I am 26 this month and having always had a ridiculously thick head of hair I only noticed my hair loss about 3 years ago. I’m embarrassed to say that I found this absolutely devastating. I became literally obsessed with checking my hair and the thought that it would soon all be gone. It really did damage me quite severely, and I went from being an outgoing fun loving person, to a total introvert. I had underlying issues with depression and anxiety (although I’d never sought any sort of treatment or opened up to anyone about them), and the hair loss really just tipped me over the edge. I scraped through University but once that was over I became a recluse, stopped worrying or thinking about anything or anyone else, I also pretty much stopped eating, became addicted to some seriously nasty diet pills and took numerous things that I shouldn’t have (my weight went from a muscular 187lbs to a tiny 126lbs in around 5 months). I never let on to anyone that what was bothering me, and nobody ever noticed my hair was starting to thin out (even now I could probably get by without anyone noticing), but it’s a losing battle and the thought of going bald really did just cause me to spiral out of control. There are numerous other things that I haven’t mentioned but basically I ended up quite unwell and in a terrible place mentally.

After much deliberation I started on finasteride around a year ago. I’m not sure whether I experienced sides or if I just convinced myself that I was getting them (having read every scare story online for the preceding few months), either way I could not get on with finasteride at all. It did seem to stabalise my hair in fairness, but I was constantly confused and incredibly sad the entire time I was on it (although again I wasn’t exactly the happiest person when I began taking it – so don’t think this is an anti-finasteride rant because it isn’t). These side effects, along with a worrying low libido (which all returned to normal almost immediately once I stopped) finally led me to go and see my GP for the first time in about 10 years.
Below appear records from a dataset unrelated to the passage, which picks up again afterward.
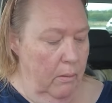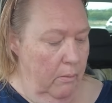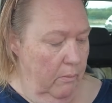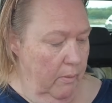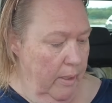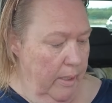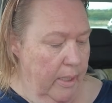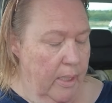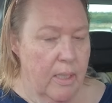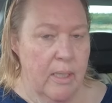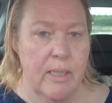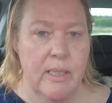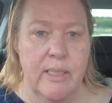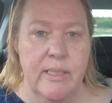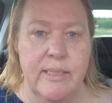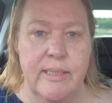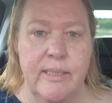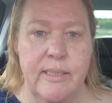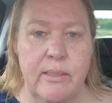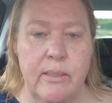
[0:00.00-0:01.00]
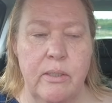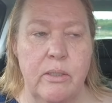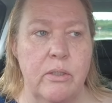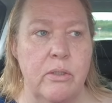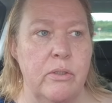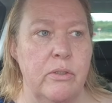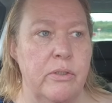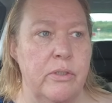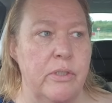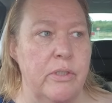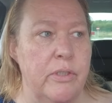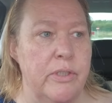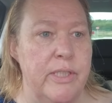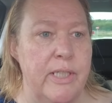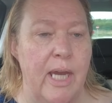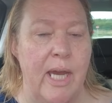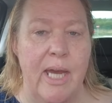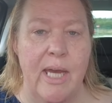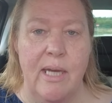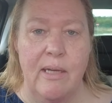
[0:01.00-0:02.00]
right, guys. Good
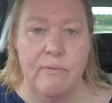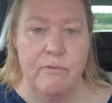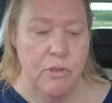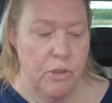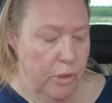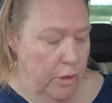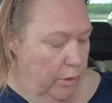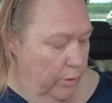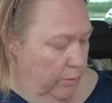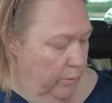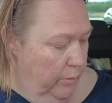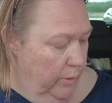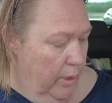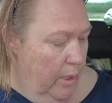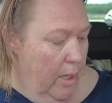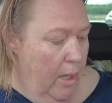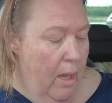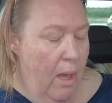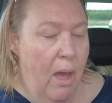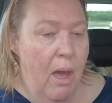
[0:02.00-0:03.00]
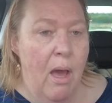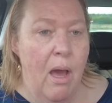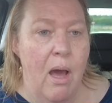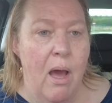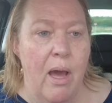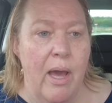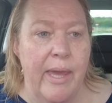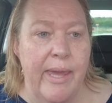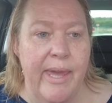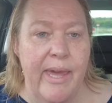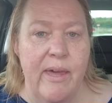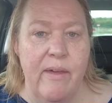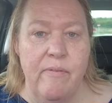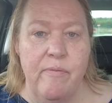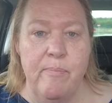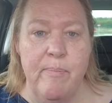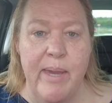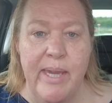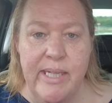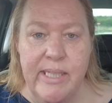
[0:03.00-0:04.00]
afternoon. I have
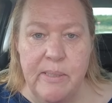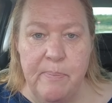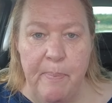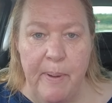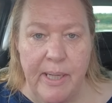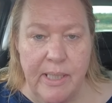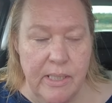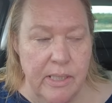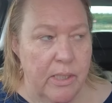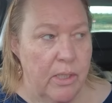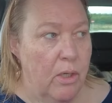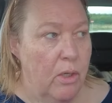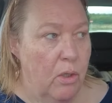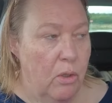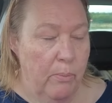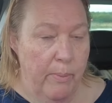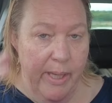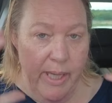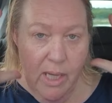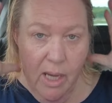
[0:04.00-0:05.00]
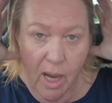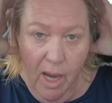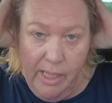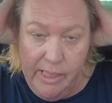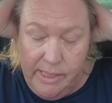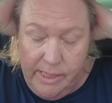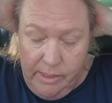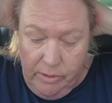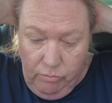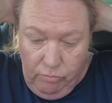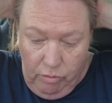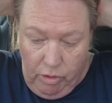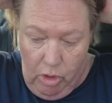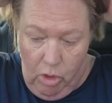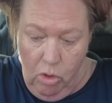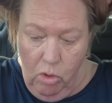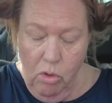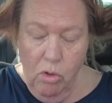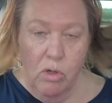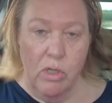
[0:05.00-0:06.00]
made it back to Galway. I didn't
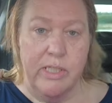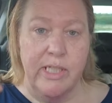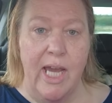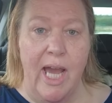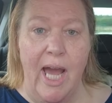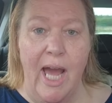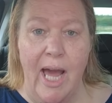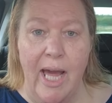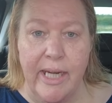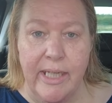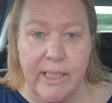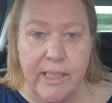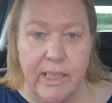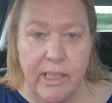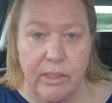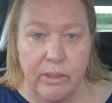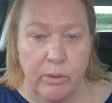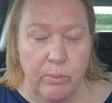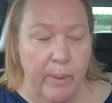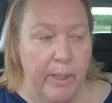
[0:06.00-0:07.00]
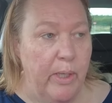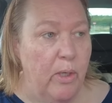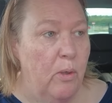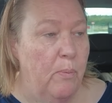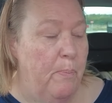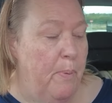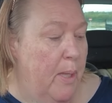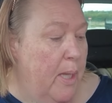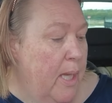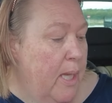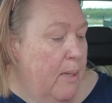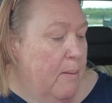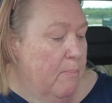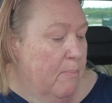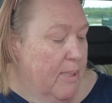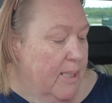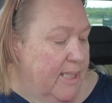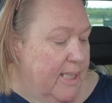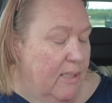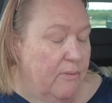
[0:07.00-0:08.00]
record anything on the way up.
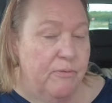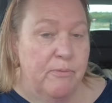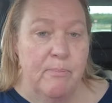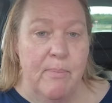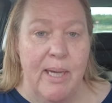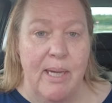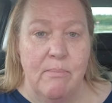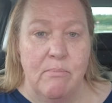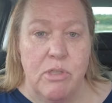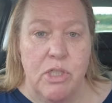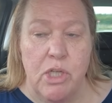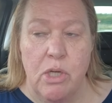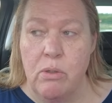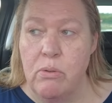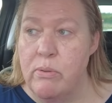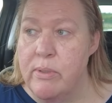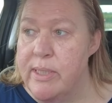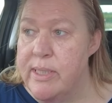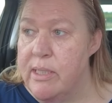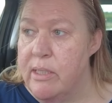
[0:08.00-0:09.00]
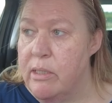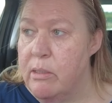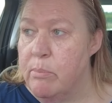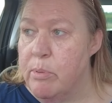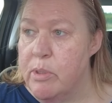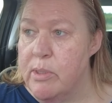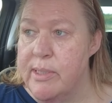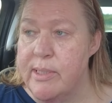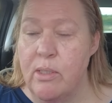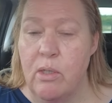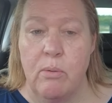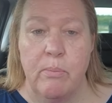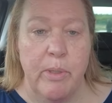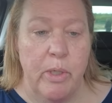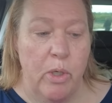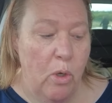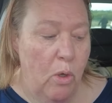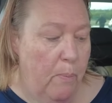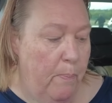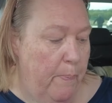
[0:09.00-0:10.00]
Myself and Mam dozed on the bus coming
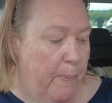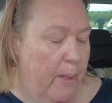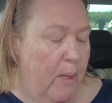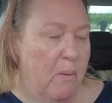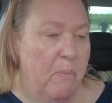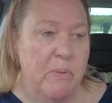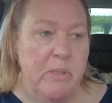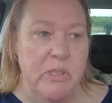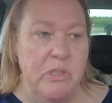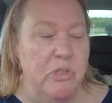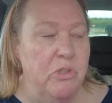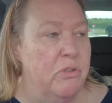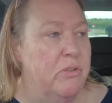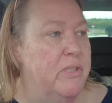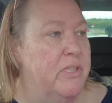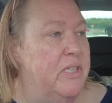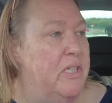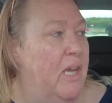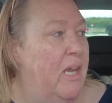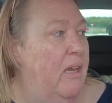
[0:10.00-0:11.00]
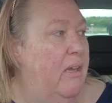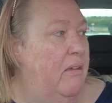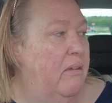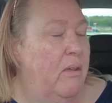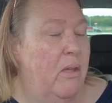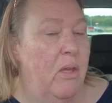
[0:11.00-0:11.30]
up. It was just, yeah,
Long story short, when I got there I’m ashamed to say I pretty much broke down and told the guy literally everything that had been going on in my life that I should have talked to him about years ago. He suspected I had a combination of severe chronic depression, anxiety, maybe body dysmorphic disorder, and probably also some sort of eating disorder (I was/am really messed up I know). So I had therapy, sorted a few things out, and things are better now. As a result it kind of eventually put my hair situation into perspective, and I decided to just accept it and stop worrying about how bad it is/how much worse it would get. I buzzed it all off to a 0, which was a huge deal for me (as pathetic as that sounds), and happily I don’t think it’s too bad at all really. I don’t have the face for it and I do look a bit like a butch lesbian at the moment, but hopefully when I put back on a bit of muscle it will be fine :).


I’m sorry for this long, rambling and self indulgent post, but I just felt like finally saying hi, and that if there are others who get hit ridiculously hard mentally by their hair loss (I bet there's at least a couple), don’t be ashamed or embarrassed to go to your doctor. I put it off forever because I convinced myself he would just think I was a vain, narcissistic prick, but it was the best thing I ever did. Also I wanted to say thank you to everyone on this site, as reading it really helped me through some quite hard times (even though I never posted). Your advice, knowledge and kind words are an absolute godsend for everyone suffering with hair loss.

I don’t like to think that I’ve surrendered to my hair loss, just that I refuse to fight it. Of course if hair cloning comes along in the future I will get a full head of hair transplanted, but short of that I’m finished worrying about it. I have a new job, a beautiful and understanding girlfriend (I have no idea how), and the best mates a person could wish for.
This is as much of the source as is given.